Data to use
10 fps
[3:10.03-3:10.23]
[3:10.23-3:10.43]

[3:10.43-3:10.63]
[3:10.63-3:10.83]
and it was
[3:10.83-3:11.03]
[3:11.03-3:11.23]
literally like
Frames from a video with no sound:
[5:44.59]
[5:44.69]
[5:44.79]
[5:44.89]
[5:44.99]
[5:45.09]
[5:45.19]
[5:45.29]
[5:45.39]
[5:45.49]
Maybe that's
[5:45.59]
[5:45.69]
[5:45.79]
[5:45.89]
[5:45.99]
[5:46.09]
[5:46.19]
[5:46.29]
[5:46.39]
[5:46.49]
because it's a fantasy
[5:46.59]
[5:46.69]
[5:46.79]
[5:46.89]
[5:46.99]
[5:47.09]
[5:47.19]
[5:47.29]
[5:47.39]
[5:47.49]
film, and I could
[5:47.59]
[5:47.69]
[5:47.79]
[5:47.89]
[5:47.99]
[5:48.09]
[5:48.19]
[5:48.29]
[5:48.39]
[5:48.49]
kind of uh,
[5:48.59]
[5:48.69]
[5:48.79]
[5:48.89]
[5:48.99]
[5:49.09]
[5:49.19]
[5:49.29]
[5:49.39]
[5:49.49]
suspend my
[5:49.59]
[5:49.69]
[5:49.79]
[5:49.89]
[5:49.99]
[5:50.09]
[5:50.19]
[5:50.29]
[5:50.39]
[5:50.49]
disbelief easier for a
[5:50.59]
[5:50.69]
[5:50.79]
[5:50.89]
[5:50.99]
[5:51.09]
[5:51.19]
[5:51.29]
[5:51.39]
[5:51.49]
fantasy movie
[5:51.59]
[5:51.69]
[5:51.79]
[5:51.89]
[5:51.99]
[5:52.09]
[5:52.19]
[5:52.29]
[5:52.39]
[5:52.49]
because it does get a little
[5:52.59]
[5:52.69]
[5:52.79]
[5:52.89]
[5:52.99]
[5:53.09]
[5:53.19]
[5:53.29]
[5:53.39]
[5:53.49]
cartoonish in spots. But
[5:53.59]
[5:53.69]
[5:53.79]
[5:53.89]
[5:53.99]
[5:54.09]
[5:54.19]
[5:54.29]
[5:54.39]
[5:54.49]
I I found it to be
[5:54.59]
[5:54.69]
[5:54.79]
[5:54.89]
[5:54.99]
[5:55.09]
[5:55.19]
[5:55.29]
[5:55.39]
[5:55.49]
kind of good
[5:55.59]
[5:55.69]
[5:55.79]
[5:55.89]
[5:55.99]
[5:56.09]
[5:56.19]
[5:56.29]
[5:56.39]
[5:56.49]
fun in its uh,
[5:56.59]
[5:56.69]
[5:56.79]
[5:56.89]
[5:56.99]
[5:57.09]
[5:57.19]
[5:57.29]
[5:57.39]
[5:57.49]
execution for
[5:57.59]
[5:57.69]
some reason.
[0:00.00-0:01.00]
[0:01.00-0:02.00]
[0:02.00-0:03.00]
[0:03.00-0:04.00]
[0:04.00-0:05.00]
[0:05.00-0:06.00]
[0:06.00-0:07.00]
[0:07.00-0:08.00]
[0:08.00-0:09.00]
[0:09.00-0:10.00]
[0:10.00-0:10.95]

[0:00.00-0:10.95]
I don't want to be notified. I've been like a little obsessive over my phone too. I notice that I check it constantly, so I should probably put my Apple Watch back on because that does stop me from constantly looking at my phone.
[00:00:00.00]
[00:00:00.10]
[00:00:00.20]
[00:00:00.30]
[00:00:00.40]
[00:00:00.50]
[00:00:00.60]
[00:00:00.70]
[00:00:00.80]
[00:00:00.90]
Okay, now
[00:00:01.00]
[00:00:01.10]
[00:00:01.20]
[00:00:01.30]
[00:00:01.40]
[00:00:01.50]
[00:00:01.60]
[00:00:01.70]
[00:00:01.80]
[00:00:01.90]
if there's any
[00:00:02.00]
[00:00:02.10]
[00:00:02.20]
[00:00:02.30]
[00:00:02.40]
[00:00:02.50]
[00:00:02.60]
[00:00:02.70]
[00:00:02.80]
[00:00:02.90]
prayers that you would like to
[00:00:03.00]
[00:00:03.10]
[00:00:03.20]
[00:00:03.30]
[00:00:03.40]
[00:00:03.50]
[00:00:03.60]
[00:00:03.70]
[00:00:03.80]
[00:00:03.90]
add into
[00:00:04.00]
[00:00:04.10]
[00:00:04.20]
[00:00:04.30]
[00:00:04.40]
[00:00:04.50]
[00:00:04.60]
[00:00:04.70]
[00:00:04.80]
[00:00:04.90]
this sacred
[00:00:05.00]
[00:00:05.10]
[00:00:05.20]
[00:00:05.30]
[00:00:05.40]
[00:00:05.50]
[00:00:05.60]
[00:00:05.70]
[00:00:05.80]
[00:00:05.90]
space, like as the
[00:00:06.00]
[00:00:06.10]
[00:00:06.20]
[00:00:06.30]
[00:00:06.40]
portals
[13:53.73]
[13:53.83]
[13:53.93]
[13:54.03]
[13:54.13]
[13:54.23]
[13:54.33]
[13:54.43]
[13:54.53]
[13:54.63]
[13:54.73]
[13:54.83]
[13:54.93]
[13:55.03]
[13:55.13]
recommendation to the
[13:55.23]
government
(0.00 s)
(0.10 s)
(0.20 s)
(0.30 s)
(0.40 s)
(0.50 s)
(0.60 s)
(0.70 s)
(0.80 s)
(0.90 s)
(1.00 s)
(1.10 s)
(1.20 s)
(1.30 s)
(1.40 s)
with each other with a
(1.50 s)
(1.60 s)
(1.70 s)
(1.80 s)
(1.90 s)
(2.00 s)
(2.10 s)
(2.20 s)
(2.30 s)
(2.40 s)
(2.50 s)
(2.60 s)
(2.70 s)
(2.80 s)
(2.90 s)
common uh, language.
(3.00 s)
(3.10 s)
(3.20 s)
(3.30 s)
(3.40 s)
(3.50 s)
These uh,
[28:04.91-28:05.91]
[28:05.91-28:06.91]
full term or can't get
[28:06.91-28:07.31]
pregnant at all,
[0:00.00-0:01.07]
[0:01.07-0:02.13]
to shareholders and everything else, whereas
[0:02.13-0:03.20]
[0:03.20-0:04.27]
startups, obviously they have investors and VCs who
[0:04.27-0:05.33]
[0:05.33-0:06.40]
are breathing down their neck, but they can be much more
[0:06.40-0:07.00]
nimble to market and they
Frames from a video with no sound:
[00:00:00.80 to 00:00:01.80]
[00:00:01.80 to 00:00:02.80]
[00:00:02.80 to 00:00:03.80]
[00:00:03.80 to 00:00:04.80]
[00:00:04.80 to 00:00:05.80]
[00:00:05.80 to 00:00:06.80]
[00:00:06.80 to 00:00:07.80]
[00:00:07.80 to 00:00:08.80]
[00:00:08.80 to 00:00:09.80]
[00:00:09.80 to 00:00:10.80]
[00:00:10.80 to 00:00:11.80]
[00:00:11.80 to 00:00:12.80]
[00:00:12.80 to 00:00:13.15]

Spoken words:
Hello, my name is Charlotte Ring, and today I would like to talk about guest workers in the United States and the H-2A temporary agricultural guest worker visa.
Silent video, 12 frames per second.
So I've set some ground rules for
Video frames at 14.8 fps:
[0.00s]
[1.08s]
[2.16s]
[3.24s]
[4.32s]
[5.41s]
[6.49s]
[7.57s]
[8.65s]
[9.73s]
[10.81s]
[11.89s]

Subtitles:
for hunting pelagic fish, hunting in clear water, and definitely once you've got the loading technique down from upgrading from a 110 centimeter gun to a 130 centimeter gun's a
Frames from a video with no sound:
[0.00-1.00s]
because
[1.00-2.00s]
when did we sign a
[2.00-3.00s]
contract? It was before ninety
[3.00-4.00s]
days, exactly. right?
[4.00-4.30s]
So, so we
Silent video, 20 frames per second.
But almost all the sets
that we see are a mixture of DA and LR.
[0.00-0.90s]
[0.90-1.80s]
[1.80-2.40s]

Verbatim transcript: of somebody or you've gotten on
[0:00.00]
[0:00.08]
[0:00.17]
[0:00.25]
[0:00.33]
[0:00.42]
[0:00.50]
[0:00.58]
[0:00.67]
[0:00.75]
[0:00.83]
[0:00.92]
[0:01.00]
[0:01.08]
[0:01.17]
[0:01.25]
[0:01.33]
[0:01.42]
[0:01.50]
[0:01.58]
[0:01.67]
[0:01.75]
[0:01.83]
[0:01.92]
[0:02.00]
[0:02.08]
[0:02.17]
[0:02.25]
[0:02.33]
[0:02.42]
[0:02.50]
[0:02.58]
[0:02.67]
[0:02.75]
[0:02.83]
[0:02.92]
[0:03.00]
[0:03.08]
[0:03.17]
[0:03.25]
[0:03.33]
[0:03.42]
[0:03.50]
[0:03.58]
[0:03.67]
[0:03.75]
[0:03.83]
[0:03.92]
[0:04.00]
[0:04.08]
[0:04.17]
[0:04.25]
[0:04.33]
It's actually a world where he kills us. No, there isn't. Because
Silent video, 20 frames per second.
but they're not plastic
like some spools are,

Activity
The entries above hold the needed span. Transcribe exactly the lines from the one with "[00:00:01.60]" to the one with "[00:00:03.50]", both included.

Written solution
[00:00:01.60]
[00:00:01.70]
[00:00:01.80]
[00:00:01.90]
if there's any
[00:00:02.00]
[00:00:02.10]
[00:00:02.20]
[00:00:02.30]
[00:00:02.40]
[00:00:02.50]
[00:00:02.60]
[00:00:02.70]
[00:00:02.80]
[00:00:02.90]
prayers that you would like to
[00:00:03.00]
[00:00:03.10]
[00:00:03.20]
[00:00:03.30]
[00:00:03.40]
[00:00:03.50]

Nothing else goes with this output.